Compte tenu de la multitude de buts et d’objectifs, il est difficile de mesurer les succès remportés par l’Afrique du Sud. Une foule d’information sur le VIH  /SIDA   est recueillie afin de répondre aux exigences en matière d’établissement de rapports du gouvernement. Toutefois, les différences au niveau de la qualité, de l’envergure et de la disponibilité ont lancé des défis de taille à ceux qui essayaient de mettre en ouvre des interventions de lutte contre le VIH   fondées sur des données probantes.

Des points faibles similaires en matière de suivi et d’évaluation ont été également soulevés dans le Rapport consolidé de l’équipe de soutien intégré du gouvernement (Integrated Support Team (IST) Consolidated Report), commandité par l’ancienne ministre de la Santé Barbara Hogan, en réponse à la pénurie d’ARV   dans la province de Free State en 2009.

L’équipe a noté qu’une profusion de modèles de rapport et des requêtes d’information parallèles avaient entraîné une « lassitude à l’égard du recueil d’informations » et une baisse de la qualité.

Ronel Visser, directrice de Health Link, la branche chargée de la gestion de l’information ainsi que du suivi et de l’évaluation de Health Systems Trust, un organisme de recherche, a estimé que l’Afrique du Sud avait accompli de gros progrès, notamment en ce qui concerne la simplification des exigences en matière d’établissement de rapports.

Toutefois, des emplois en gestion de l’information non pourvus, une incapacité à mettre en place des logiciels et des systèmes de technologie de l’information dans bon nombre d’établissements et des professionnels de la santé surchargés auxquels on confie la tâche supplémentaire de recueillir des données sont autant de facteurs ayant entraîné un manque de capacités en suivi et évaluation.

Mme Visser a déclaré que combler ces lacunes prendrait du temps.

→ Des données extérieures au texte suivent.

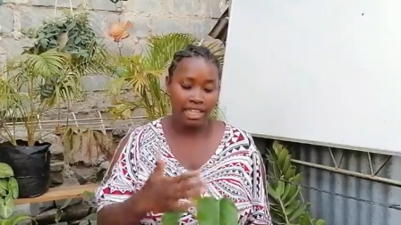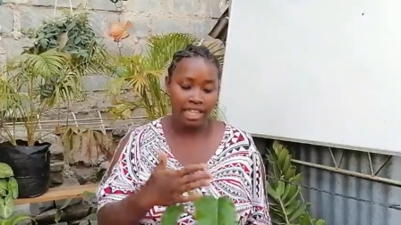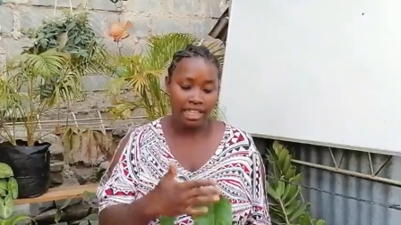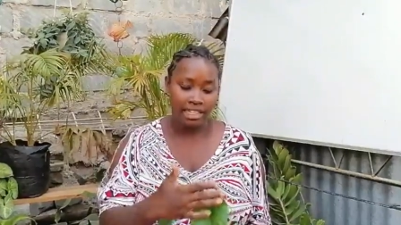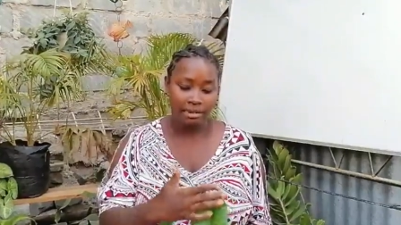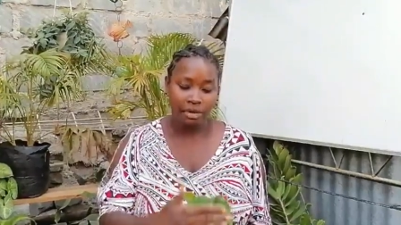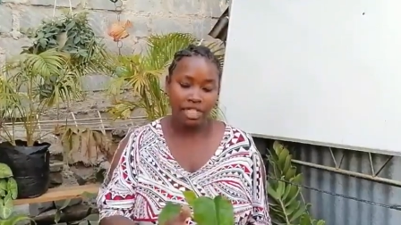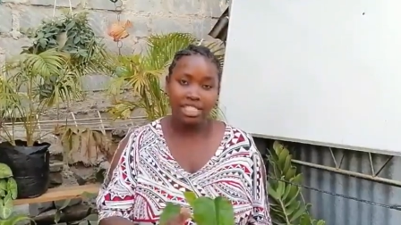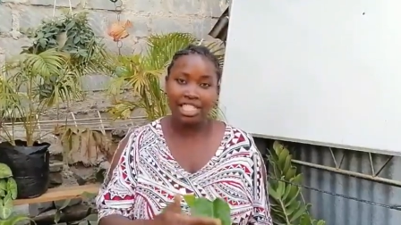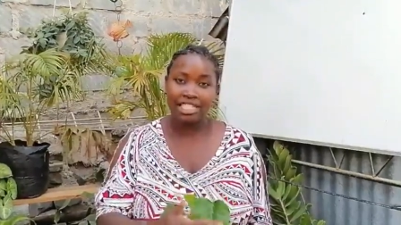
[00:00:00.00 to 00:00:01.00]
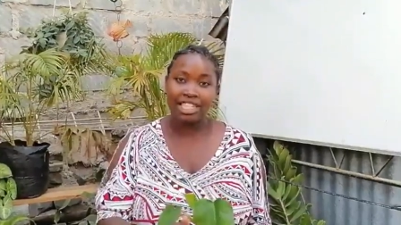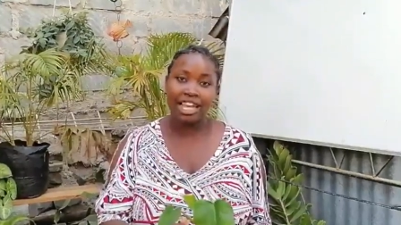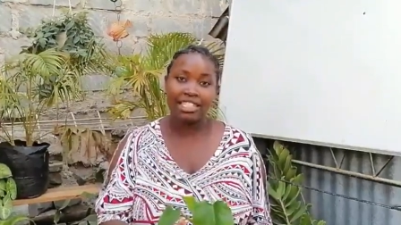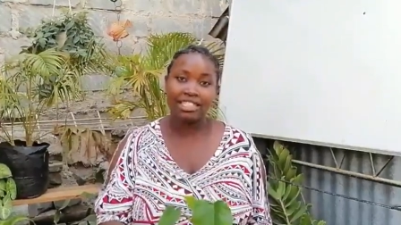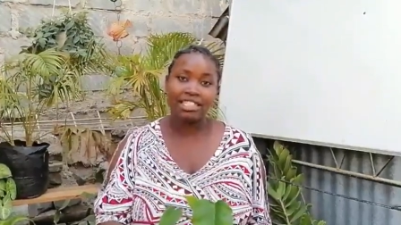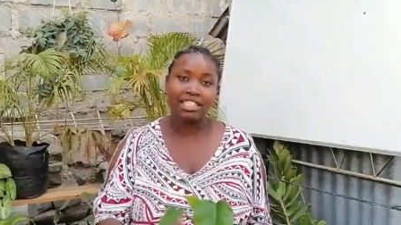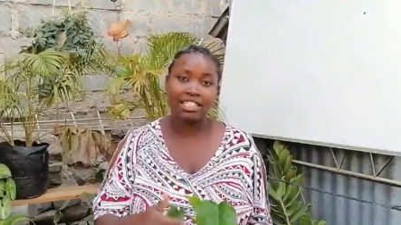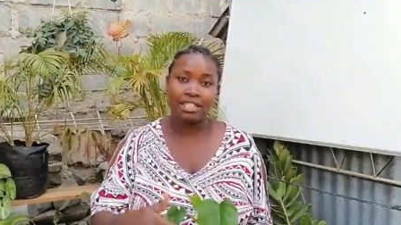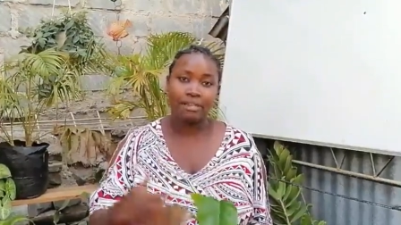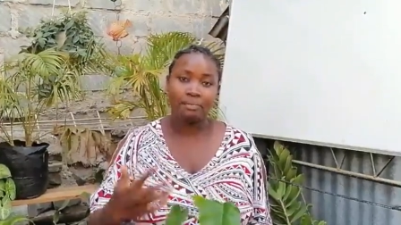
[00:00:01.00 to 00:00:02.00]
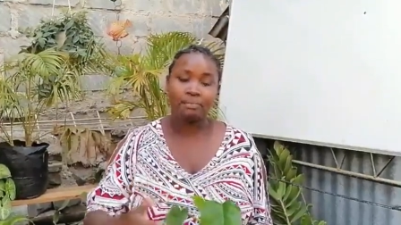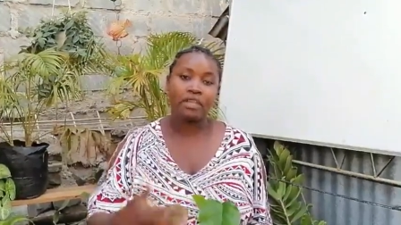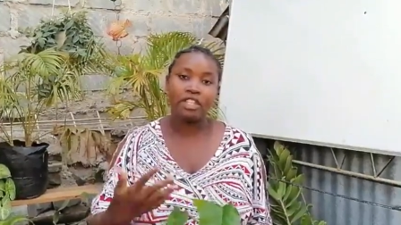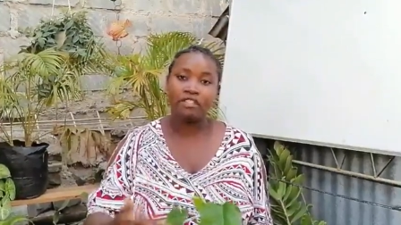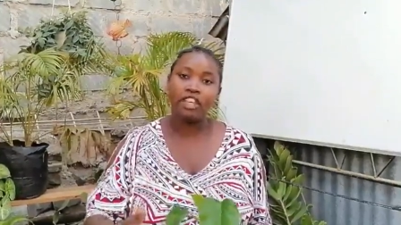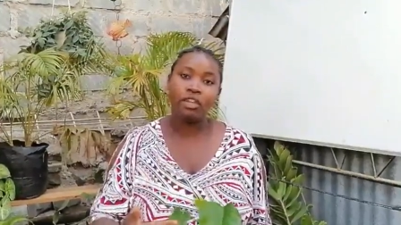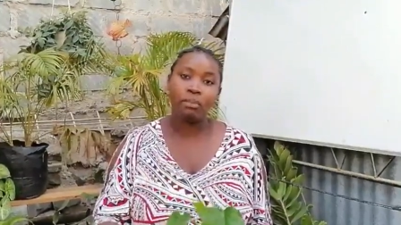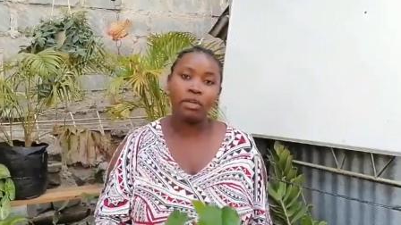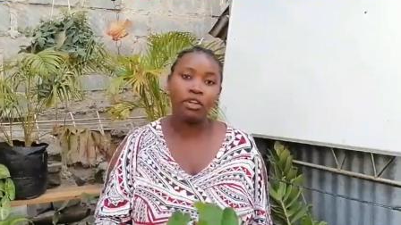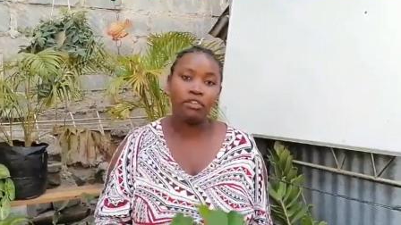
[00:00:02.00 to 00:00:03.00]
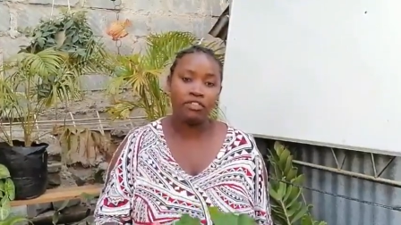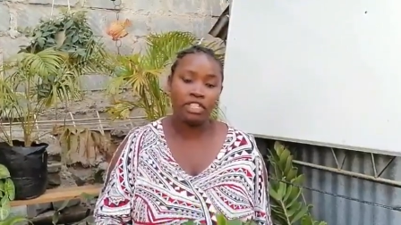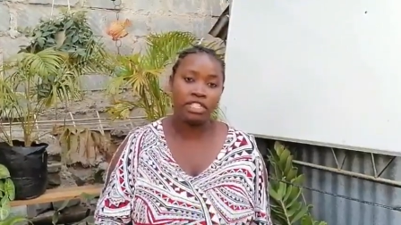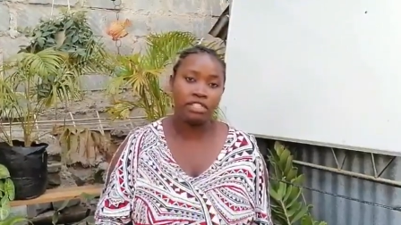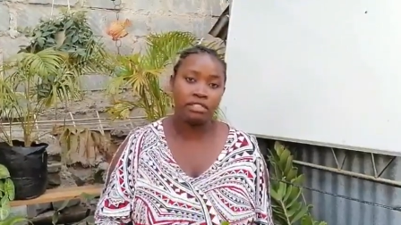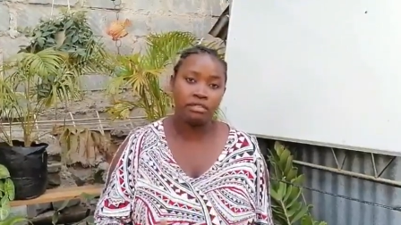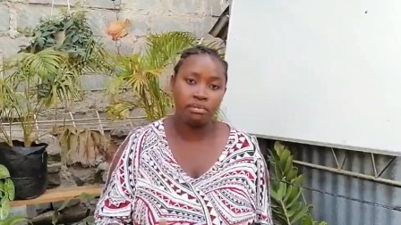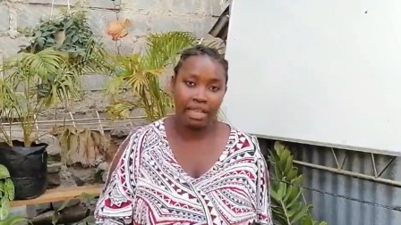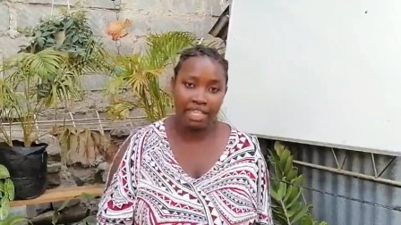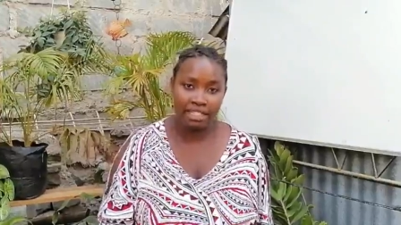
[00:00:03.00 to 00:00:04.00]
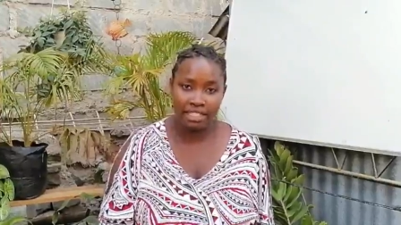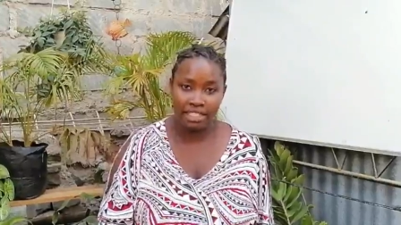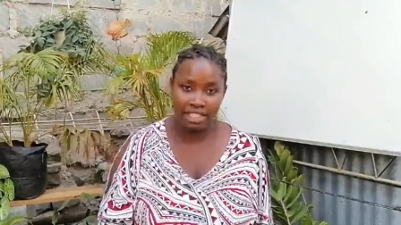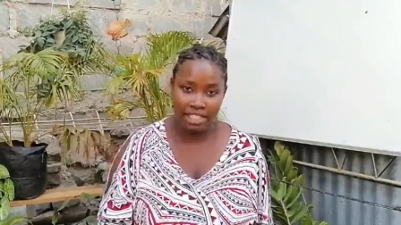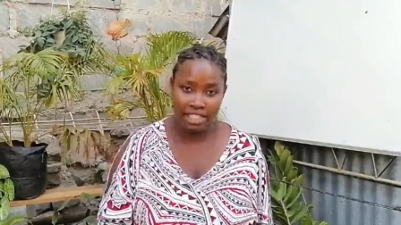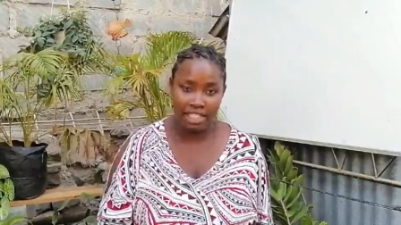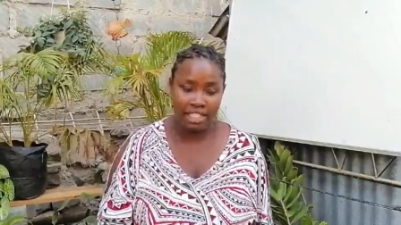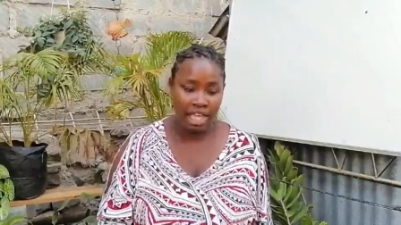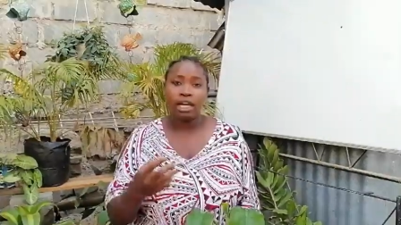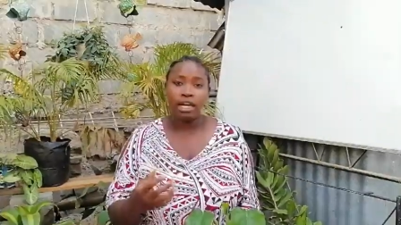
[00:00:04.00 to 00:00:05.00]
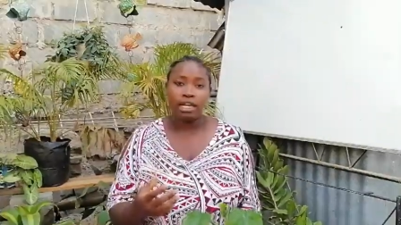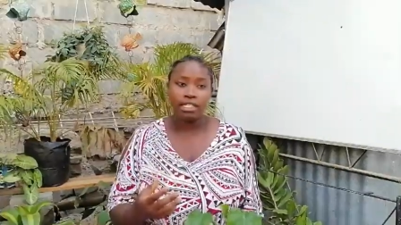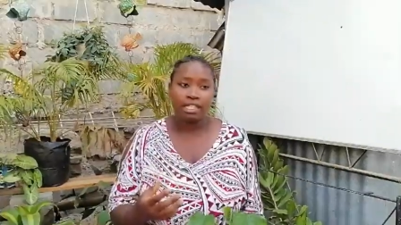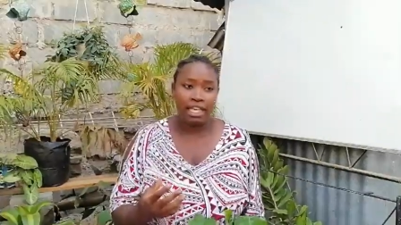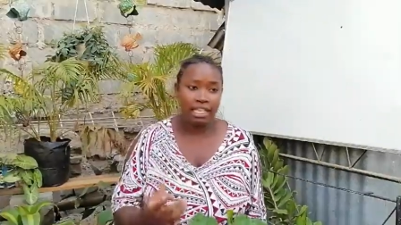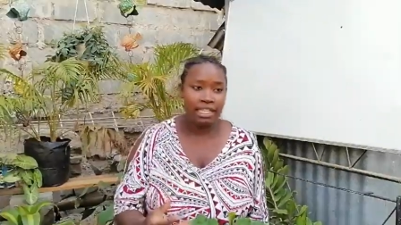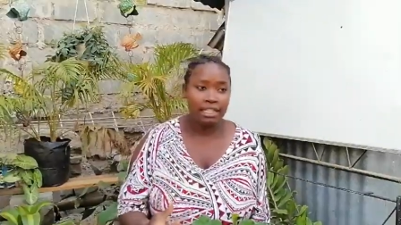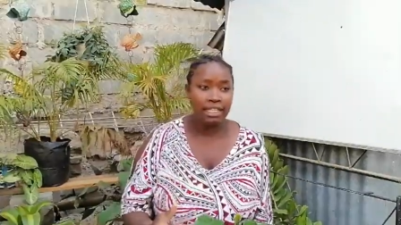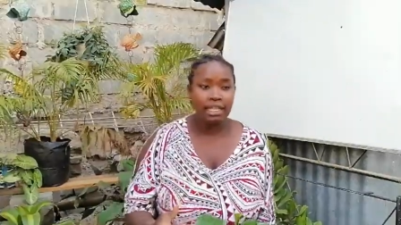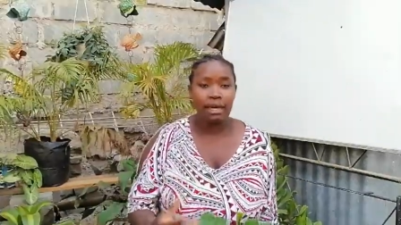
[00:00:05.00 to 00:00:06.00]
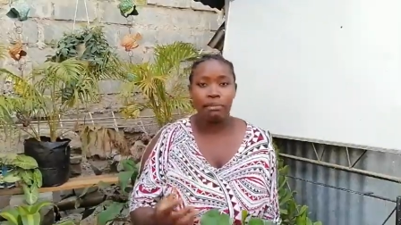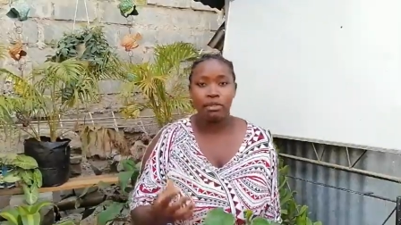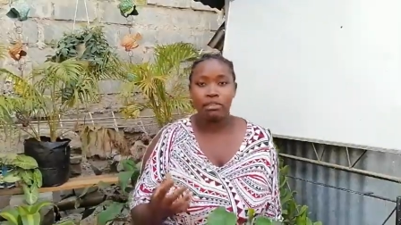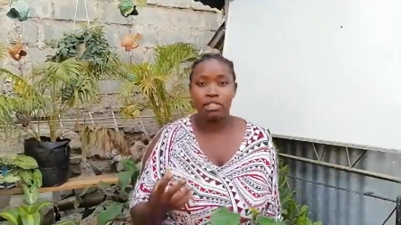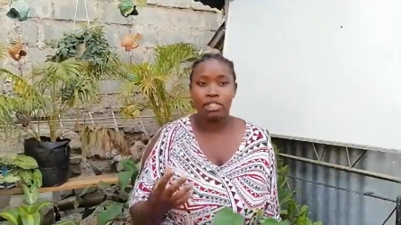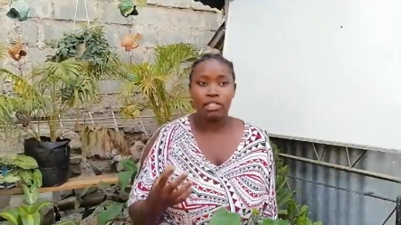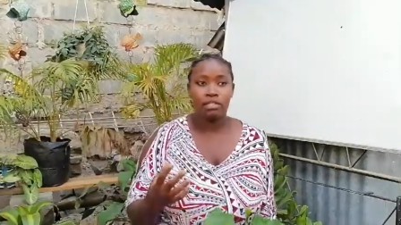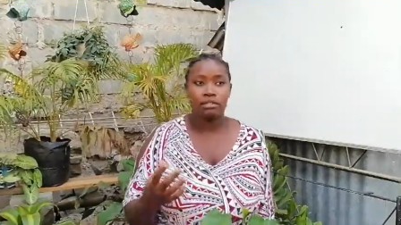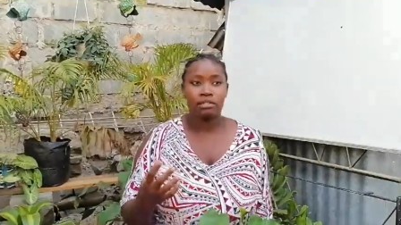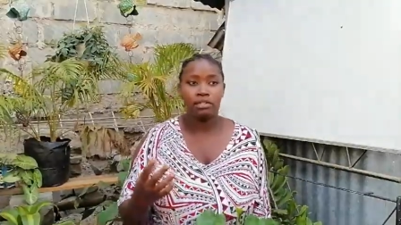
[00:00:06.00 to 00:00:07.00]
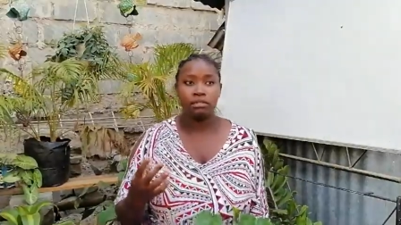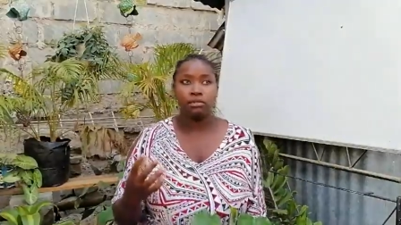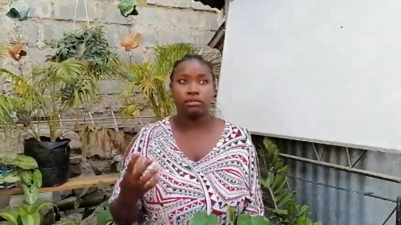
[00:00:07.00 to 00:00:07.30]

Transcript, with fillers: then the moisture encourages um, developing of these plant diseases. Uh, the other thing about uh,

Toutefois, elle garde espoir : le gouvernement est conscient du problème et le SANAC a appelé à la mise en place d’un système de gestion de l’information qui permettrait le recueil quotidien de données au premier échelon du système de santé.

« Le VIH   est une maladie complexe qui requiert un système de gestion de l’information capable de suivre la gestion de maladie de chaque patient », a-t-elle dit à IRIN/PlusNews.

L’étude exige de la part du SANAC et des conseils provinciaux de lutte contre l’épidémie une capacité accrue en matière de suivi et d’évaluation. Elle appelle également à la création d’un seul système multi-sectoriel d’établissement de rapports géré par le SANAC afin d’améliorer la qualité de l’information relative à la planification et à la gestion, dans le but de combattre la maladie.